3. No caffeine after 12 pm
This is just a preventative measure. I know that caffeine after noon means no sleep for me, so I am vigilant.
4. Ayurvedic massage oil for vata (especially in fall)
Banyan Botanicals makes a vata oil I especially appreciate. If you are new to ayurveda, you might have to do a little research on what works, but chances are good that if you can’t fall asleep you have what ayurvedics call a “vata imbalance.” I am a living, walking, breathing vata imbalance. This oil for vata constitution is very calming. I should buy stock in this company because I definitely go through this one quickly.
5. Acupuncture
If insomnia becomes chronic, acupuncture is a great solution. But it takes multiple visits and does cost money, so probably not your first line of relief.
Write it out
Sometimes throwing things at your insomnia doesn’t work, especially if you are avoiding the pill trap.

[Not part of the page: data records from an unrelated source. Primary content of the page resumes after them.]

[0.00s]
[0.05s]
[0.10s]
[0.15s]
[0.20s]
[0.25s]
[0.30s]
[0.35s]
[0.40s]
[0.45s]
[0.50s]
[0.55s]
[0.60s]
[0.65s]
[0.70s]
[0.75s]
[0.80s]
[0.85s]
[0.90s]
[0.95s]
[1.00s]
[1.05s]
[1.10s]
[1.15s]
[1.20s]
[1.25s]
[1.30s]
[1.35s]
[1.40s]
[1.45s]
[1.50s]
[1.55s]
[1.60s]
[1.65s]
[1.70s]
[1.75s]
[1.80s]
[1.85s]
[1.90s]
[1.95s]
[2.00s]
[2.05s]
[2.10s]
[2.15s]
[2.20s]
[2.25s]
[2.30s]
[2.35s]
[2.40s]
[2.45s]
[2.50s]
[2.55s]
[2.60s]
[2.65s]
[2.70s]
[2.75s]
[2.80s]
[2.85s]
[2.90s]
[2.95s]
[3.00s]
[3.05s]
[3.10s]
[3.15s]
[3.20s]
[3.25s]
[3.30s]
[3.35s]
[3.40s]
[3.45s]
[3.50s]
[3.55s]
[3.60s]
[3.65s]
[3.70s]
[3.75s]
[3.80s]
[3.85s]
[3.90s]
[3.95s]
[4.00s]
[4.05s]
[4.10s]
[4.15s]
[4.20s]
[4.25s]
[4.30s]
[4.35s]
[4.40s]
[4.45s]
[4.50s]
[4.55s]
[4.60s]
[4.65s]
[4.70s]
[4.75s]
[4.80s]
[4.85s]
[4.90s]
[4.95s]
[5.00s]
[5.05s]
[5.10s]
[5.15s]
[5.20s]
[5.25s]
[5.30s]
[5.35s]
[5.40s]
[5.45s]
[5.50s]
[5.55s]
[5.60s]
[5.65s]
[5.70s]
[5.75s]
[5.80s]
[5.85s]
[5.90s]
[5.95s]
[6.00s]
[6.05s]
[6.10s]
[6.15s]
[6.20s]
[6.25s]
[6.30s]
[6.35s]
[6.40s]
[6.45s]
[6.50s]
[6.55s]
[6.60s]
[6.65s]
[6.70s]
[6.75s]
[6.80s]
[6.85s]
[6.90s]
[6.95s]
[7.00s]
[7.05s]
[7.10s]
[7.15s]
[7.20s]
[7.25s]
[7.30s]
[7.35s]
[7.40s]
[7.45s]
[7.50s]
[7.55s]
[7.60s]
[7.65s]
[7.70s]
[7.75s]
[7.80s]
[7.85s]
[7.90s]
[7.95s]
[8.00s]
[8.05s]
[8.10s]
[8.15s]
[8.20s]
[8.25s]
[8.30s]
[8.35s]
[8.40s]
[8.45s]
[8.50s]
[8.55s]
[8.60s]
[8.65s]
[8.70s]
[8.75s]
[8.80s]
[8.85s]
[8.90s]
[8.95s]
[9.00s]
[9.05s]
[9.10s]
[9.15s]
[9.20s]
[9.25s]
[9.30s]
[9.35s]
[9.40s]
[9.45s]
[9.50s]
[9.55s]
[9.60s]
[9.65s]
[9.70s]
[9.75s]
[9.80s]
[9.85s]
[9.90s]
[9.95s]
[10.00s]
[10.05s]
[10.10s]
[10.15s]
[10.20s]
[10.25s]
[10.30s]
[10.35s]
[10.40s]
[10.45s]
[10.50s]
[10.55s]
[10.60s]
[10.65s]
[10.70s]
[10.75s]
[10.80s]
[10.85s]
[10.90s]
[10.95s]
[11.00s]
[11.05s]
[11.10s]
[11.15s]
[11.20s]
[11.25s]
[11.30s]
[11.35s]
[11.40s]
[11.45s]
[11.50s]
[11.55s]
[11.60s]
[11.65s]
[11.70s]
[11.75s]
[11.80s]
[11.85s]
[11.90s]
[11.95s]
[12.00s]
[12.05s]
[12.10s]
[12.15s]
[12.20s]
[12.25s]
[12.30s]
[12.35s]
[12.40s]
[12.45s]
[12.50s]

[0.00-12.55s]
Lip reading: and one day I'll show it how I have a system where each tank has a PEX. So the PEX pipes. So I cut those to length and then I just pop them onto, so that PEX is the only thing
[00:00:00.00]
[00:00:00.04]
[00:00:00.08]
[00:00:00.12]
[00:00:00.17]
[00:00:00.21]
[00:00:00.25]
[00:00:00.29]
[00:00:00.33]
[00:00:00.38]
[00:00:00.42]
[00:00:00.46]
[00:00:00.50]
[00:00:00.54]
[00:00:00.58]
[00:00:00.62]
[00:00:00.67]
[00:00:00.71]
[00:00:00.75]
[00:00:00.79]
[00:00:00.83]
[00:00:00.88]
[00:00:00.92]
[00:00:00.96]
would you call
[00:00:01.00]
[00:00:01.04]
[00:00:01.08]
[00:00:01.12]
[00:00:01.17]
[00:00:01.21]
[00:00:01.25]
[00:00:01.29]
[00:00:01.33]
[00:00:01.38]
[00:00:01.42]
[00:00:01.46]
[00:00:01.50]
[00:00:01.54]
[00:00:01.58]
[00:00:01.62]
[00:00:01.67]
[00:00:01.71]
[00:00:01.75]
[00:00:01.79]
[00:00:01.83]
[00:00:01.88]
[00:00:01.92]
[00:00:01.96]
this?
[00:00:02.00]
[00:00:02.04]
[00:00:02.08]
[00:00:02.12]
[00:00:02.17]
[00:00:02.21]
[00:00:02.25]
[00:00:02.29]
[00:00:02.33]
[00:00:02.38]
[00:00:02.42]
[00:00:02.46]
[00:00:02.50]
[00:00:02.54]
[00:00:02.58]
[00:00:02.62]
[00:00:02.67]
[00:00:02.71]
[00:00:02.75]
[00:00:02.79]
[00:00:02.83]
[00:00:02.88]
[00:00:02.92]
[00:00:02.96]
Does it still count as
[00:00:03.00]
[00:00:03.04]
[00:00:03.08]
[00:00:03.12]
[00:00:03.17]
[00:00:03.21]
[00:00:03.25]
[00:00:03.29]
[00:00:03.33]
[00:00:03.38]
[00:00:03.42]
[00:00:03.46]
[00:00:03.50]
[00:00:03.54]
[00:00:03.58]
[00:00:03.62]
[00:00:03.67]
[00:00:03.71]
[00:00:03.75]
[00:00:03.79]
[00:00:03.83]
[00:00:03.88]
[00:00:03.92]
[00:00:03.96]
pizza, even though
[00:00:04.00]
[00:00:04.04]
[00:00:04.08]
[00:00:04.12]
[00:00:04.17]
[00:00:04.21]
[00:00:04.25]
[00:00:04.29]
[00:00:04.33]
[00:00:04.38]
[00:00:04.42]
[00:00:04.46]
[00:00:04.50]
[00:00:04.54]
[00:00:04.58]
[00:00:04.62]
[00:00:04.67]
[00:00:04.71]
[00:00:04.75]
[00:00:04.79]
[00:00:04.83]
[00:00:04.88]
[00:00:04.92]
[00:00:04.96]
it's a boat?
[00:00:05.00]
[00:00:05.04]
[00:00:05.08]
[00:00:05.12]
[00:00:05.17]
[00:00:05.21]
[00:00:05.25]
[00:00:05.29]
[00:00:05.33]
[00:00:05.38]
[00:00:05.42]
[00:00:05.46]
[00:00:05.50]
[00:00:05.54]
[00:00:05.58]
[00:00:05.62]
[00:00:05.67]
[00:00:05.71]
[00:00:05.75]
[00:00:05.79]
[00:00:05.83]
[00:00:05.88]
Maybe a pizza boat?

At this point, there is the deep pleasure and serenity of list-making.
If you are in need of a brain dump, consider devoting one journal’s pages to the purpose alone. Write out all of the things you are afraid of, that are troubling you. Every little detail that is currently consuming you.
Do it in another room, leaving your bedroom to be your sanctuary from all of life’s ills.
Take that Monkey Mind of yours and put it down on the page and let those pages be where your worries reside, not your heart.
Counter writer mind with another writer’s mind.
It’s an interesting proposition: That the very thing that causes writers to have insomnia could be the thing to cure it: Engaging the mind, just elsewhere.
In other words, what if you could stop your insomnia by exposing yourself to another writer’s thoughts?
Some of the more creative solutions to my poet friend on her Facebook feed involved visualizations. One writer built a cabin in his head, lit a fire, and every time his mind got distracted he would go back to sit next to the fire.
My mom has a somewhat odd thing that works for her: She wins $8 million in a lottery and then usually spends the money in her head. Shopping is relaxing for her. By the time she is down to $4 million she is usually asleep.
Another writer believes strongly that crosswords are the answer. It makes sense — distract the mind. Make that monkey mind feel like play.
But reading something really boring is often my best solution to insomnia.
I’ve got my favorites. For a while, it was Moby Dick, but then I started to get into it, so I had to reach for something else. Now, it’s W.G. Sebald’s Campo Santo (Modern Library Paperbacks). One person’s award-winning essay collection, praised for its digressive sentences and deep exploration of memory’s intermingling with history, is another person’s Ambien.
What’s your Campo Santo? What’s your writer’s cure for insomnia?